An extra-marital affair of a restructuring adviser working for the bankrupt unit of Caesars Entertainment Corp. has cost the casino operator a team of key advisers just as the unit faces a Monday deadline to submit a plan to end its $18 billion bankruptcy.

The bankrupt operating unit hired financial adviser Melissa Knoll and her team in 2014 to help probe creditor allegations that its parent, Caesars, stripped away its best hotels and left behind a mountain of debt. Caesars has denied these allegations.

In a little-noticed ruling from the bench in Chicago on March 16, a judge said that Knoll's team's work was "tainted" by an affair that she had with a lawyer for parent company Caesars, the target of her investigation.

"She was sleeping with the enemy," Judge Benjamin Goldgar said on March 16. Goldgar, who is overseeing the bankruptcy, said he could never be sure Knoll had not shared information with the lawyer for Caesars, and as a result he said them investigation by the bankrupt unit would have little value.

"Because the investigation is tainted in this way, there isn't any point in pursuing it," the judge said.

In a statement issued by her attorney, Knoll said that her work and that of her team on the bankruptcy case "was beyond reproach, competent, complete and unbiased."

The lawyer for Caesars, Vincent Lazar, did not respond to requests for comment. His law firm, Jenner & Block, declined to comment.

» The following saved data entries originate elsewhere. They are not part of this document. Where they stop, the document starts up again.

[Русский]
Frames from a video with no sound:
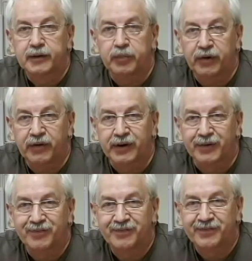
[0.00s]
Привет!
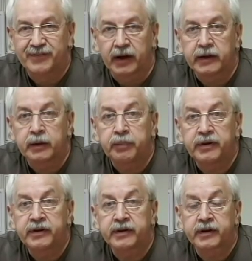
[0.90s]
Эта
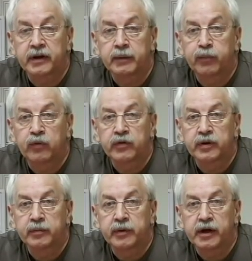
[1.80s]
песня стала
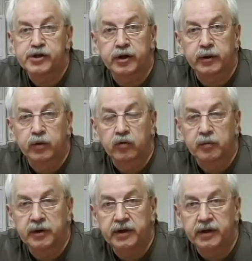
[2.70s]
поводом для очередного
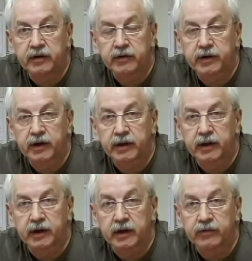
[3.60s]
медийного
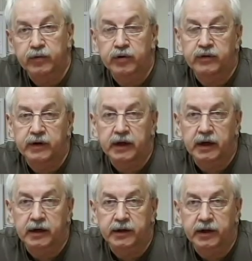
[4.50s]
скандала. В
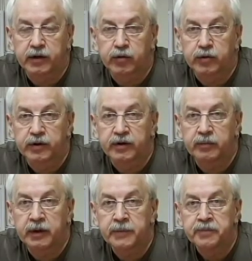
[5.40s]
соцсетях и традиционных
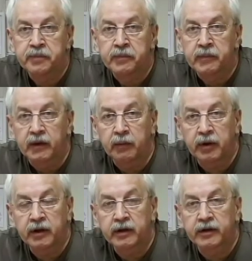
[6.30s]
СМИ
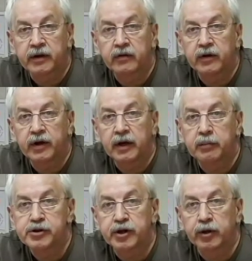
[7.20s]
немедленно заговорили об
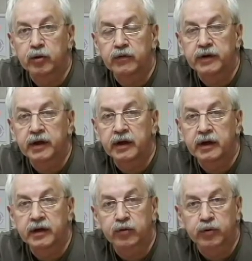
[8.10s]
очередном витке
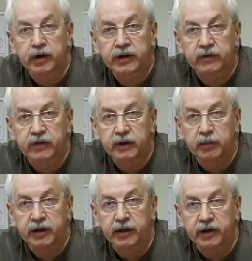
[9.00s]
государственной
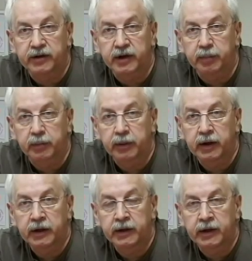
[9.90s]
милитаристской
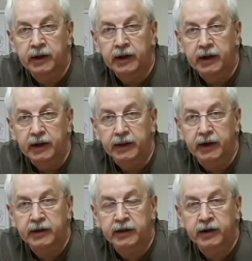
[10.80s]
пропаганды, на
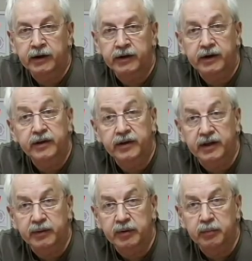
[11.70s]
этот раз с
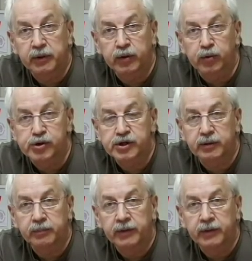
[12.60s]
атомным моторчиком.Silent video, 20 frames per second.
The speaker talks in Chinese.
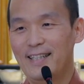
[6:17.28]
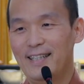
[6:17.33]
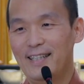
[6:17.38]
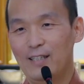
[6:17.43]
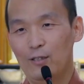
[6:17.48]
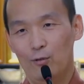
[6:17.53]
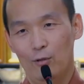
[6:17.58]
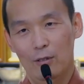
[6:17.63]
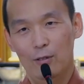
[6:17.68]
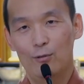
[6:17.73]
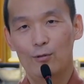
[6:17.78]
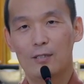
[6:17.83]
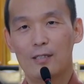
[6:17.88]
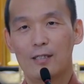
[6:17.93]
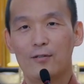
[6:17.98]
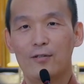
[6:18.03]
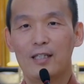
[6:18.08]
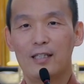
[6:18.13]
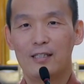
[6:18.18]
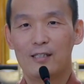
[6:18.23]
所以聚身
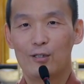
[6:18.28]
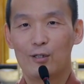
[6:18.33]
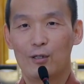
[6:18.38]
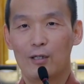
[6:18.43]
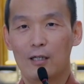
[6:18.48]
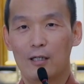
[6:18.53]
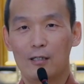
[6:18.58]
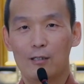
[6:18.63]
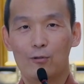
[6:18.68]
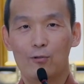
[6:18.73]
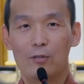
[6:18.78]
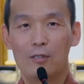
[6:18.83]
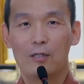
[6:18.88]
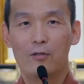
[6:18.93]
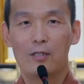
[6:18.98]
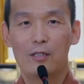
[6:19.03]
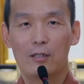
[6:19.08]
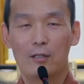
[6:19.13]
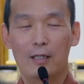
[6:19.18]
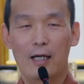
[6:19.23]
会很重要。可是聚身
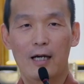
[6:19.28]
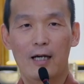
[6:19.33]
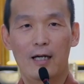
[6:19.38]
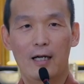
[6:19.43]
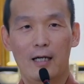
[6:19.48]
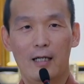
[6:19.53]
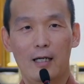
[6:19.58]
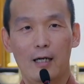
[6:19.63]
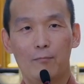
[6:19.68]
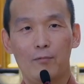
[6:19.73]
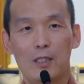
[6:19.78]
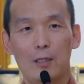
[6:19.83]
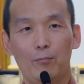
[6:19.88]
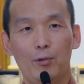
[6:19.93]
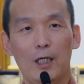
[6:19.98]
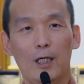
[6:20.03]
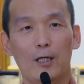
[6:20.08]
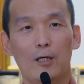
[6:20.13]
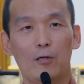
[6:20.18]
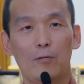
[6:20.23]
会从哪里来的？它不是
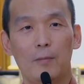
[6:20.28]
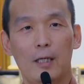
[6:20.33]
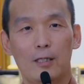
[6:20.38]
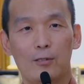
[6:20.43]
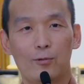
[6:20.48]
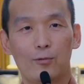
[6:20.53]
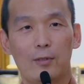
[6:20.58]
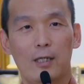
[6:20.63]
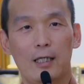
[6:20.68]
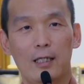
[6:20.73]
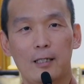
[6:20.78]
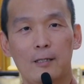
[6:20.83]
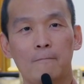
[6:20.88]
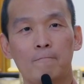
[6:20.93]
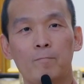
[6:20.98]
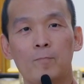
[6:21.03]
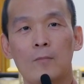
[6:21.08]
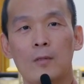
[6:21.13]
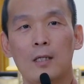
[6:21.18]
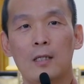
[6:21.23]
凭空跑出来的，
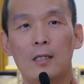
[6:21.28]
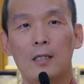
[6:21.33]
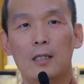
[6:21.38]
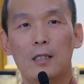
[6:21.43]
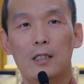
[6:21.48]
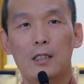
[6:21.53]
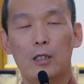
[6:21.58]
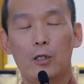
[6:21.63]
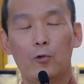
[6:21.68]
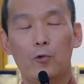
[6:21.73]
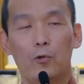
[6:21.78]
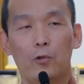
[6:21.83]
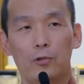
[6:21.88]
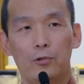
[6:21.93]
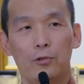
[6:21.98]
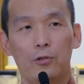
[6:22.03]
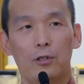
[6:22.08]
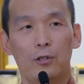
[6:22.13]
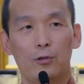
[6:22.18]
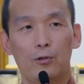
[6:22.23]
你过
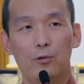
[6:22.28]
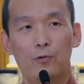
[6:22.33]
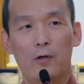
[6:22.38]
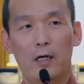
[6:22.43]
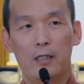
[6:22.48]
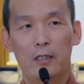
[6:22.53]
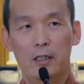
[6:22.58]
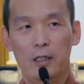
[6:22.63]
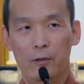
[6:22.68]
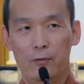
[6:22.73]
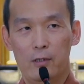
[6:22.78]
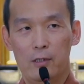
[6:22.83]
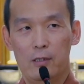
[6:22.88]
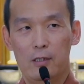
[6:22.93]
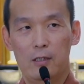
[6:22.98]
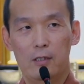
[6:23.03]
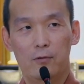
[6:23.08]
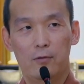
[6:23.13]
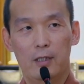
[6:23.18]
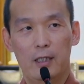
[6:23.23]
去有如法听闻
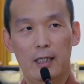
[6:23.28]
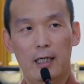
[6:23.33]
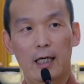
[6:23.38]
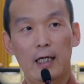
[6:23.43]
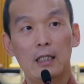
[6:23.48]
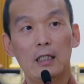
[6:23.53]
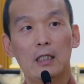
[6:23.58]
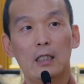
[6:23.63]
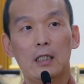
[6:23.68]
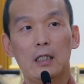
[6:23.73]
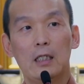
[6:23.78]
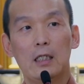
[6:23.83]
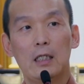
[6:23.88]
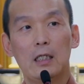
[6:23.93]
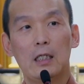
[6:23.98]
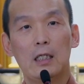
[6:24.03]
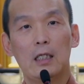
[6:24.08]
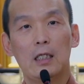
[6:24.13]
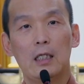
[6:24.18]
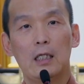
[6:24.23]
思维来的。
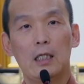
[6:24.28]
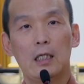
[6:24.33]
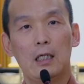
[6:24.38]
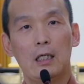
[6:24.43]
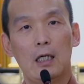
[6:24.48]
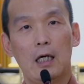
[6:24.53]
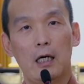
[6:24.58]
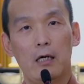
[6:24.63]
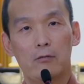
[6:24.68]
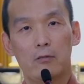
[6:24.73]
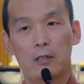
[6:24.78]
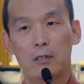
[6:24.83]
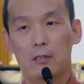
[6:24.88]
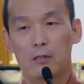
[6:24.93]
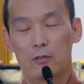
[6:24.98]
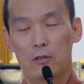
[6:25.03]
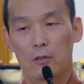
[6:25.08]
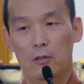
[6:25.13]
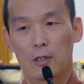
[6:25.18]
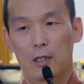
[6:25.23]
好，这很
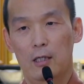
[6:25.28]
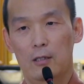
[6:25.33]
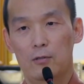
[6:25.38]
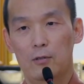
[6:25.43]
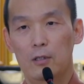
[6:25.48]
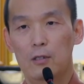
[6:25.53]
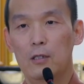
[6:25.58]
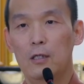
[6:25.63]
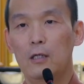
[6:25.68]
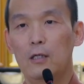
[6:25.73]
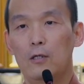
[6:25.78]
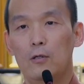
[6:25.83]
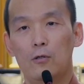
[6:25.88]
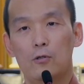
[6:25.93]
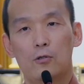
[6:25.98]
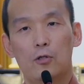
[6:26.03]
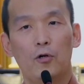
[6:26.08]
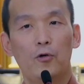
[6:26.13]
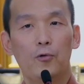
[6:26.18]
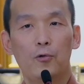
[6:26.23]
重要。所以
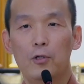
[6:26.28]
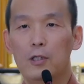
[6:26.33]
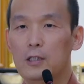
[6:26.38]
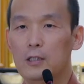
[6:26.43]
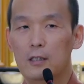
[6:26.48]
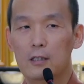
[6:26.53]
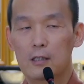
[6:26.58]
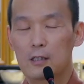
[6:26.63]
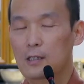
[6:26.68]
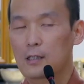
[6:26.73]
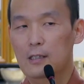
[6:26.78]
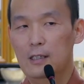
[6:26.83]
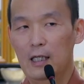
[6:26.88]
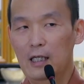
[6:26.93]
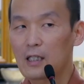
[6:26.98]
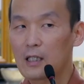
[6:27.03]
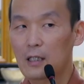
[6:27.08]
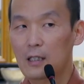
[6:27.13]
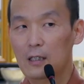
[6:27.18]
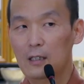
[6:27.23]
聪慧这个事情在
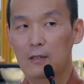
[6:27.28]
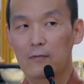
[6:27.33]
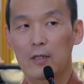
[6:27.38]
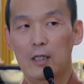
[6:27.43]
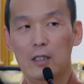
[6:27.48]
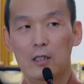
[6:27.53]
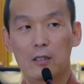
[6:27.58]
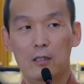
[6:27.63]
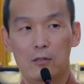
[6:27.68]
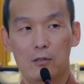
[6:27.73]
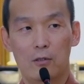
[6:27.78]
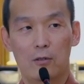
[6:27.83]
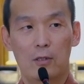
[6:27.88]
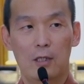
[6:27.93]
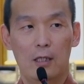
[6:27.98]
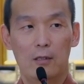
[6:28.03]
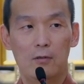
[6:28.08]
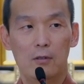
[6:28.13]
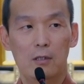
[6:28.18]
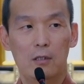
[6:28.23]
任何地方都很重
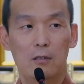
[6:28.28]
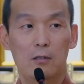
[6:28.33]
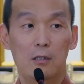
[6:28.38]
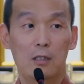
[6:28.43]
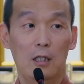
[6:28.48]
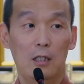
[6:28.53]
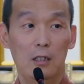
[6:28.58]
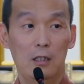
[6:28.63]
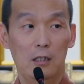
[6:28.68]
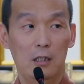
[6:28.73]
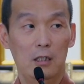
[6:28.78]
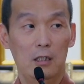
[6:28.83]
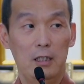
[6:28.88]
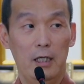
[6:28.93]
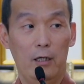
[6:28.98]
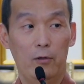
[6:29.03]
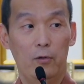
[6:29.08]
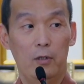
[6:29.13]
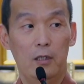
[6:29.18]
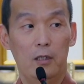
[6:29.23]
要。我记得我前几集
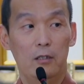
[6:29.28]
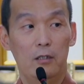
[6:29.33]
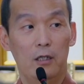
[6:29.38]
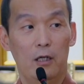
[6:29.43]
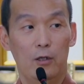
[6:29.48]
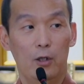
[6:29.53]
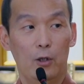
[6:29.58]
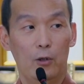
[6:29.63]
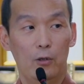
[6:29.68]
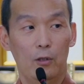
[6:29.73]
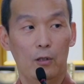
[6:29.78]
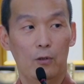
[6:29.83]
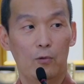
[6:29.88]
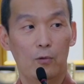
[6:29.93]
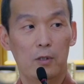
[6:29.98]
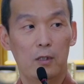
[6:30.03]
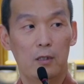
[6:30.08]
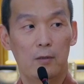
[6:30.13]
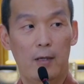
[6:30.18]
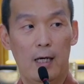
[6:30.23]
讲过一个小偷的故
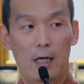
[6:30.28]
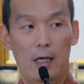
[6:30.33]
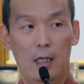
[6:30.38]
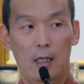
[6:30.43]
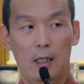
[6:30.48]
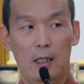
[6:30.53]
事嘛，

The judge's decision to discard Knoll's investigation comes at a critical time in the 15-month bankruptcy. The operating unit is seeking confirmation by Sept. 15 of a revised bankruptcy plan, which it said in court papers it would present by April 4.

"It complicates an already complex case when the meter is running very, very fast," said Douglas Baird, a professor at the University of Chicago Law School.

Earlier this month, an independent court examiner appointed by Goldgar concluded that the operating unit had up to $5.1 billion in potential claims against its parent and others.